• _WHAT TO WORK ON_
In the records below, find the line containing "[00:00:06.00]" and transcribe it and every line after it exactly; leave the pictures out.

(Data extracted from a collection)
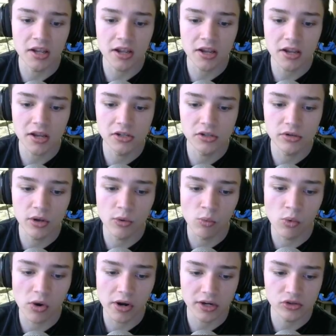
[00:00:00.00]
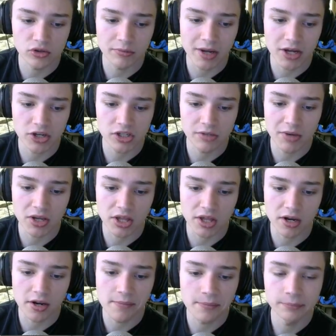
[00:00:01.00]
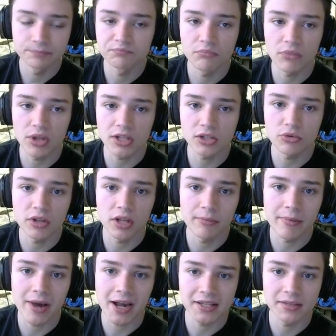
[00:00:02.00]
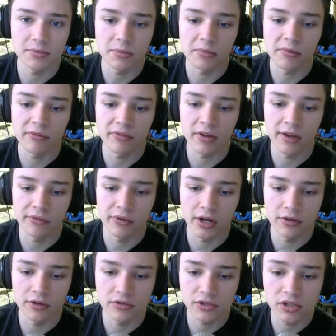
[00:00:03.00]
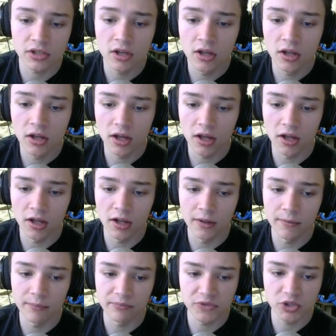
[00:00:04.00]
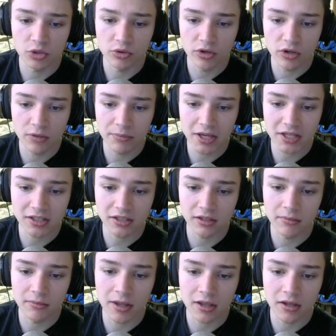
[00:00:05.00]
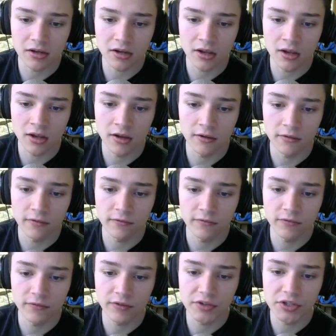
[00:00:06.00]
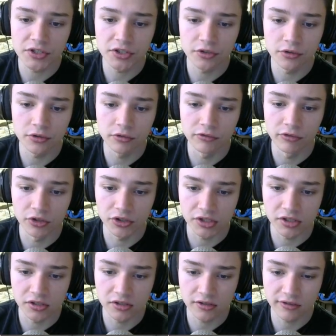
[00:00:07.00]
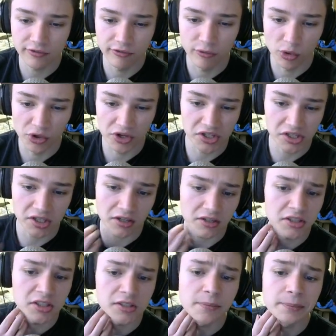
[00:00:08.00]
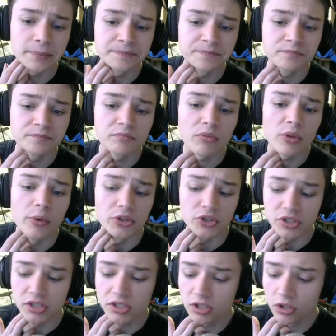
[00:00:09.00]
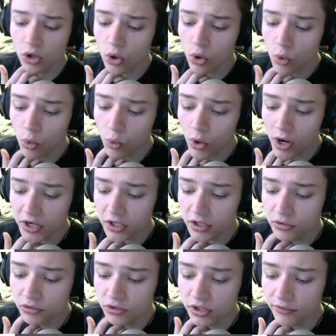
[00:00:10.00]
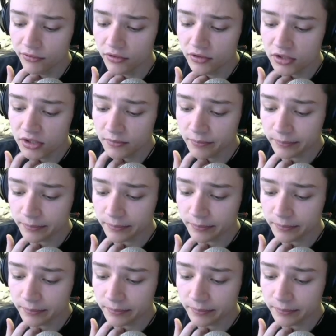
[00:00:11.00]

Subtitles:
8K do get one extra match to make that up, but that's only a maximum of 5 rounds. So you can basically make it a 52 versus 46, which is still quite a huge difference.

• _YOUR SOLUTION_
[00:00:06.00]
[00:00:07.00]
[00:00:08.00]
[00:00:09.00]
[00:00:10.00]
[00:00:11.00]

Subtitles:
8K do get one extra match to make that up, but that's only a maximum of 5 rounds. So you can basically make it a 52 versus 46, which is still quite a huge difference.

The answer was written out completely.